MIRA supports this ballot proposal as the fairest solution to address the road repair challenge that has been ignored for many years. Of all the various plans considered this is a plan our members can live with.
In May, 2015 the people of Michigan will have an opportunity to decide upon a plan to reallocate funds for maintaining roads and funding education.
Right now the Sales Tax paid on fuel purchases at the pump is directed into the General Fund, not roads.
The proposed ballot issue will eliminate the 6% sales tax and 19 cents-per-gallon Michigan Road Tax on gasoline purchases at the pump.

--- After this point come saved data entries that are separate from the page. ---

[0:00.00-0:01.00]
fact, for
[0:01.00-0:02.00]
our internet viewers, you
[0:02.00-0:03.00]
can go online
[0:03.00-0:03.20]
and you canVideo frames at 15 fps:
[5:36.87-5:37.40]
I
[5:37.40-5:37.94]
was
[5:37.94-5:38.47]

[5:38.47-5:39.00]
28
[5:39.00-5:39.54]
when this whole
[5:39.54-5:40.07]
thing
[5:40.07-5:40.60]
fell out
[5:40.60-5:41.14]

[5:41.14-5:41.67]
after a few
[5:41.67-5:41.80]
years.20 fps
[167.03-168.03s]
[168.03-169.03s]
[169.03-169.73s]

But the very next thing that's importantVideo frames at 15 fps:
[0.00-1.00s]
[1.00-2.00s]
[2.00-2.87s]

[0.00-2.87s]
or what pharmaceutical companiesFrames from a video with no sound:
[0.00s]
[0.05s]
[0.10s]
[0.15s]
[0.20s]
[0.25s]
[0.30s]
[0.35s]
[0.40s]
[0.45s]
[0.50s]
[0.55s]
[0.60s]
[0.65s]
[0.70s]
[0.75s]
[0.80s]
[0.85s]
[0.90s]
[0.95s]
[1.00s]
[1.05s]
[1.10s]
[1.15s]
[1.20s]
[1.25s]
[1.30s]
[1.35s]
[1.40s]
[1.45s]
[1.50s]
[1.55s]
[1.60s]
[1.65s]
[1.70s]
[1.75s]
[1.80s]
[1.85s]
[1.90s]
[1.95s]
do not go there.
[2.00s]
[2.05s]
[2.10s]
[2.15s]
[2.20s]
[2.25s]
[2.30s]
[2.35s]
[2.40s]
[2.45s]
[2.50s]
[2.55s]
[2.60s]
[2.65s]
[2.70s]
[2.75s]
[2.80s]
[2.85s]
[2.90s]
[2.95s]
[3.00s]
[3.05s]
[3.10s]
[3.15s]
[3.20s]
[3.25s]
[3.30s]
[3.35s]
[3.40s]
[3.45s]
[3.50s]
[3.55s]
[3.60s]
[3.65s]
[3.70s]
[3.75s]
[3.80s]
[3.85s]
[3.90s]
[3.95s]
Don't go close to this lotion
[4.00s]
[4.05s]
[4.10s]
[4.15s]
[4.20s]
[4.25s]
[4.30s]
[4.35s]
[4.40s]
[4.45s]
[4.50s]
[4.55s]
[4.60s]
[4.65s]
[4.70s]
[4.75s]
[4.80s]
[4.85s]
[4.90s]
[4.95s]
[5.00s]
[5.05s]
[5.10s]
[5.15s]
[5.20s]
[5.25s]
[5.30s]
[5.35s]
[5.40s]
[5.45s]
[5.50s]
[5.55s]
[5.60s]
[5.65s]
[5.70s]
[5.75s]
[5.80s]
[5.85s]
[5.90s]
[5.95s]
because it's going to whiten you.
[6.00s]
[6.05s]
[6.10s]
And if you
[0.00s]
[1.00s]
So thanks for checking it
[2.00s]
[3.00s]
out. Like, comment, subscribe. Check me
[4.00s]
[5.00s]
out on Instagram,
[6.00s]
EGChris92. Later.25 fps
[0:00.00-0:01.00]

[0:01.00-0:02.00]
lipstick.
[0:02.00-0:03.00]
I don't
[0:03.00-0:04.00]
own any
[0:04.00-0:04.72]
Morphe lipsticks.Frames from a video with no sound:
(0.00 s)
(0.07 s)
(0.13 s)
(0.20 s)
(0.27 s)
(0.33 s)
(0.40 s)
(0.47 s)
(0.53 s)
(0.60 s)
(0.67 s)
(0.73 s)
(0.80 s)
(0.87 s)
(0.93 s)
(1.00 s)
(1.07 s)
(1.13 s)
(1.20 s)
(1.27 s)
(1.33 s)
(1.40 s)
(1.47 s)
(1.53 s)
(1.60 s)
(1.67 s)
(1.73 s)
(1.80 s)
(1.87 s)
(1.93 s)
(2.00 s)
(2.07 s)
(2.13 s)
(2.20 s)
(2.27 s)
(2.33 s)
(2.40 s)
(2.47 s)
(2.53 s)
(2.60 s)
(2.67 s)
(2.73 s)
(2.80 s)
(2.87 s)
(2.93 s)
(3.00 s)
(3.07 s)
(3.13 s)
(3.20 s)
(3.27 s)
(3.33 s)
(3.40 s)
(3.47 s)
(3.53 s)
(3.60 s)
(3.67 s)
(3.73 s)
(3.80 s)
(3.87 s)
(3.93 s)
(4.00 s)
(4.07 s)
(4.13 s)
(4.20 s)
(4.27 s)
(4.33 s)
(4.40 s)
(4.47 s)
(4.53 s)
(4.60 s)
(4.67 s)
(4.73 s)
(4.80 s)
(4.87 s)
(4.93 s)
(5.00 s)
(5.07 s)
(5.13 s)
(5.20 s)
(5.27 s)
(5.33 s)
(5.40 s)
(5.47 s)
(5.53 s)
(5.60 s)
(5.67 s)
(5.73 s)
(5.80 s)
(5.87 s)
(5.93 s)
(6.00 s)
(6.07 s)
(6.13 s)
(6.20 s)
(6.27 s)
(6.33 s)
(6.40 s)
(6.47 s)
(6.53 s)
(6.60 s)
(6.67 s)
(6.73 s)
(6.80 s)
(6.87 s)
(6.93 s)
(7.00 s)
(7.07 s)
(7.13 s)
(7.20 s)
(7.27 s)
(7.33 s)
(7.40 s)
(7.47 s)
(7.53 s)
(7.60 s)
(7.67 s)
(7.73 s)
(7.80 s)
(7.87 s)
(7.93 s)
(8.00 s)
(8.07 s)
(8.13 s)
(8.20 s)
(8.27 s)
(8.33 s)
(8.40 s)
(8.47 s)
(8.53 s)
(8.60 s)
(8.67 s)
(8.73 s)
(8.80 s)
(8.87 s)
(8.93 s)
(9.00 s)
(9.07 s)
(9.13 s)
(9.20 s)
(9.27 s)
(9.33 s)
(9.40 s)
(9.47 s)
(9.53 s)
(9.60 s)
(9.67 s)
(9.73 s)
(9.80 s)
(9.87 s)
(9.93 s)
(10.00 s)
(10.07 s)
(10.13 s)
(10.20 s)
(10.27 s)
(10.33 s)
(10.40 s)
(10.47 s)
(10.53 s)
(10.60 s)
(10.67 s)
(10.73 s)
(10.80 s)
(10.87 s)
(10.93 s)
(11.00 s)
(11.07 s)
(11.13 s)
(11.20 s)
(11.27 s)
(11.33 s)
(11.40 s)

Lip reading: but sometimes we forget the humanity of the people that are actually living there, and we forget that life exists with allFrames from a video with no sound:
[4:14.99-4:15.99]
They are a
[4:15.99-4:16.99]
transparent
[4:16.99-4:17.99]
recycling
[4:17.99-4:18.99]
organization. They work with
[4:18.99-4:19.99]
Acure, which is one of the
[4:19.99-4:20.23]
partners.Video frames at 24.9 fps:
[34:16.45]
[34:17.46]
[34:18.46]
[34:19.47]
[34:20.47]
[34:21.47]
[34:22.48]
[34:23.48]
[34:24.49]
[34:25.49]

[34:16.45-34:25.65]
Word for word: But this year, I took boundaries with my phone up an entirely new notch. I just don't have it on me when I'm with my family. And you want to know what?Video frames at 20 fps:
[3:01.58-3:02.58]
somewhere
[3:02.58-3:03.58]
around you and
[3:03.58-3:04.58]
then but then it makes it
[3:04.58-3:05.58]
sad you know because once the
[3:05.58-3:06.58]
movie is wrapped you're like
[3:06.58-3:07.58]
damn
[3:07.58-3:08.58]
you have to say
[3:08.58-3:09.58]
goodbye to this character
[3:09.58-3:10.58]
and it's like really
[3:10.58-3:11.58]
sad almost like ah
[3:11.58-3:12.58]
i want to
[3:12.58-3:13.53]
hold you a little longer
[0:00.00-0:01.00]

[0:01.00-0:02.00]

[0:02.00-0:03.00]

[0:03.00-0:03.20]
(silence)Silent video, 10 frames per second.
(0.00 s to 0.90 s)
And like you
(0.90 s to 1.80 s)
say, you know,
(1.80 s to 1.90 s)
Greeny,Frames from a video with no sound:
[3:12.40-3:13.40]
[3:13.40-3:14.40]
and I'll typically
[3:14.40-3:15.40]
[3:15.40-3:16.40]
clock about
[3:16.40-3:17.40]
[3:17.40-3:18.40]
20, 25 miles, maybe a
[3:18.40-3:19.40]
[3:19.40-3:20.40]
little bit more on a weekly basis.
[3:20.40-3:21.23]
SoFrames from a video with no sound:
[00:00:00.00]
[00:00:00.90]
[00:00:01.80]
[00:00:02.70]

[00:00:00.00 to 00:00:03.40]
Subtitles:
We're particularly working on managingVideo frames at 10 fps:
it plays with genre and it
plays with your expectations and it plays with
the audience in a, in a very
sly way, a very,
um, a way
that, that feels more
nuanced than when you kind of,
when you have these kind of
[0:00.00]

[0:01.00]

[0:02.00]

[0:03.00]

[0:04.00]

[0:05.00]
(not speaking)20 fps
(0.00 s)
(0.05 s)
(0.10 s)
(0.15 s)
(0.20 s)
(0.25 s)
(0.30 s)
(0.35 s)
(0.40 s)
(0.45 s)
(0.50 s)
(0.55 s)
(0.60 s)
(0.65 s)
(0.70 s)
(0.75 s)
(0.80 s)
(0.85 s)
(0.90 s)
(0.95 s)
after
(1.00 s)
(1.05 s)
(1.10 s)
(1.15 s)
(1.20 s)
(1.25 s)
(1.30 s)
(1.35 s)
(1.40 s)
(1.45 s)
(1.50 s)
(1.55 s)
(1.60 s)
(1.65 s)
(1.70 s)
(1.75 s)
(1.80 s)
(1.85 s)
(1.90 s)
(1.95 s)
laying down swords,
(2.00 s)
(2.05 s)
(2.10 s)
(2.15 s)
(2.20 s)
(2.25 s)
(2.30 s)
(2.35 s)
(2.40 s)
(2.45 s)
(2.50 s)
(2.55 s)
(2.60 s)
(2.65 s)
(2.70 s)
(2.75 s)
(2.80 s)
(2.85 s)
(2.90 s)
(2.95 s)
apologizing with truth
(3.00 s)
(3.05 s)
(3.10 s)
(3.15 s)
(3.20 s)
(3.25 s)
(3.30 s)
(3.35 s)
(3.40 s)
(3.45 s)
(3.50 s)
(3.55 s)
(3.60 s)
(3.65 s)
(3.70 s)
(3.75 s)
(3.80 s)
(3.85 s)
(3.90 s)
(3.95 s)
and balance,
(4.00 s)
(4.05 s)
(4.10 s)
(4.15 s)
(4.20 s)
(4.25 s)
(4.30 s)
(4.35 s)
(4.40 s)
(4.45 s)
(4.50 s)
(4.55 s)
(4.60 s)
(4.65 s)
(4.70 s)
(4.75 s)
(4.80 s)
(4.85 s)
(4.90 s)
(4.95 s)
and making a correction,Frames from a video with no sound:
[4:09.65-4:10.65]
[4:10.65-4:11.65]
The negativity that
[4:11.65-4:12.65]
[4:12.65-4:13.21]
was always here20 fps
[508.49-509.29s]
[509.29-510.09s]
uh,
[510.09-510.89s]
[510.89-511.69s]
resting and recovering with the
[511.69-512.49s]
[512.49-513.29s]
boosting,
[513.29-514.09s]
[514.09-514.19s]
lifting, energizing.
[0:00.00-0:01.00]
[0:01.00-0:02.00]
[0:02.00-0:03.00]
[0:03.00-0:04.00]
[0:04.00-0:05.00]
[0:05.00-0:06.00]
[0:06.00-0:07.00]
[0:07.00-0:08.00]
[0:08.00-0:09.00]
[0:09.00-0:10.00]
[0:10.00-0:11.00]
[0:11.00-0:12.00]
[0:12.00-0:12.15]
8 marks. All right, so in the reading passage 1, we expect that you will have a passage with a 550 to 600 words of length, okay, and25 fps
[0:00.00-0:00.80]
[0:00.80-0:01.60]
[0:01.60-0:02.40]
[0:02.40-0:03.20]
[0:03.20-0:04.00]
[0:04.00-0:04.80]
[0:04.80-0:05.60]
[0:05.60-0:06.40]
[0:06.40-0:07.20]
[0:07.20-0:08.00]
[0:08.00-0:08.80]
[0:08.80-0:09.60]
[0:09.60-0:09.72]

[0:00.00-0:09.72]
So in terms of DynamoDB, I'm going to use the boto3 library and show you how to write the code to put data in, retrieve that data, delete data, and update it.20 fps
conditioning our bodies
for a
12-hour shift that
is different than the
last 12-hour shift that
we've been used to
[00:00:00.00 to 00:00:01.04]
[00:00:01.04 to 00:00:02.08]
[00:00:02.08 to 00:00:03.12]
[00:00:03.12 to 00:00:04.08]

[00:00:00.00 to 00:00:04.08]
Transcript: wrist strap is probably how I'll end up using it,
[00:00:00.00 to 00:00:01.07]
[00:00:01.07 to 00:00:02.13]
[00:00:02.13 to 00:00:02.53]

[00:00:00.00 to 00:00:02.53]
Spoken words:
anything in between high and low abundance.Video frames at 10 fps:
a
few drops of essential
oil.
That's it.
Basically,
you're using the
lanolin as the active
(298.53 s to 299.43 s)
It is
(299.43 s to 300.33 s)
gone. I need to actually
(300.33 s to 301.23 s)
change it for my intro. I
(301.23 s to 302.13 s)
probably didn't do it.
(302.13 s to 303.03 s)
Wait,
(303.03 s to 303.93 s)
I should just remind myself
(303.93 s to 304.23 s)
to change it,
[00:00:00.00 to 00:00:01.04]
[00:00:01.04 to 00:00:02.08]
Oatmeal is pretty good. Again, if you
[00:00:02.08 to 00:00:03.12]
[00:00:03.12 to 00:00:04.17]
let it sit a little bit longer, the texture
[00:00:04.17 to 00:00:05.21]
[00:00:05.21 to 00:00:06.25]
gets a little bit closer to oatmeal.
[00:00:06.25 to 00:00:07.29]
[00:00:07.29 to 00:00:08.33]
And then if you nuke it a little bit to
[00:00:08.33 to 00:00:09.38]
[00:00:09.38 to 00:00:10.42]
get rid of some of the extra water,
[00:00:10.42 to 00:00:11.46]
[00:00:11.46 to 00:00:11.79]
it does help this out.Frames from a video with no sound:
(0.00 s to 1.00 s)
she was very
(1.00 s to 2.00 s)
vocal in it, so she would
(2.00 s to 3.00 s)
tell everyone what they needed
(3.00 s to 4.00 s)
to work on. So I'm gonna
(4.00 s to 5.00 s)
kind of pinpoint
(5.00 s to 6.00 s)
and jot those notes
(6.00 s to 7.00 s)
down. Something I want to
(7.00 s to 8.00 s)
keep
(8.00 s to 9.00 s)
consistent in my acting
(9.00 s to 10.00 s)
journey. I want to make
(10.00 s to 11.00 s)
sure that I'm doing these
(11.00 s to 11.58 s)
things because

Before the motorist celebrates any windfall let’s analyze the “the rest of the story”. If approved, the sales tax and Michigan Road Tax will be replaced by a percentage tax on the wholesale price of gasoline and diesel fuel.
Beginning on October 1st, 2015, in addition to the 18.4 cents per gallon Federal Road Tax, the price at the pump will include a tax of 14.9% of the average wholesale price of the fuel for the period July, 2013 through June, 2014. This new tax number will be 41.7 cents per gallon. Bottom line, the 19 cent Michigan Road Tax plus the 18.5 cent Sales Tax for the base calendar period equaled 37.5 cents per gallon. If approved, the new percentage tax will be 41.7 cents, an increase of 4.2 cents per gallon. As the price of fuel changes the replacement tax will change.
The important factor to consider is: the tax money paid at the pump will be used mostly for roads, bridges, and infrastructure, not diverted to the General Fund! That all these taxes are pre-paid by the retailer in the price paid for fuel delivered to the merchant’s underground storage tanks. And since this new tax plan would list taxes on invoices paid by retailers for fuel, it reduces the opportunity to obtain untaxed fuel from a source in an adjoining state.
An additional factor in this ballot proposal is the increase in the Michigan Sales Tax from 6% to 7% on those items subject to sales tax. This increase replaces the funds that are lost by eliminating the sales tax on fuel. Any increase in the rate of sales tax must be approved by the electorate, hence the necessity of the ballot issue.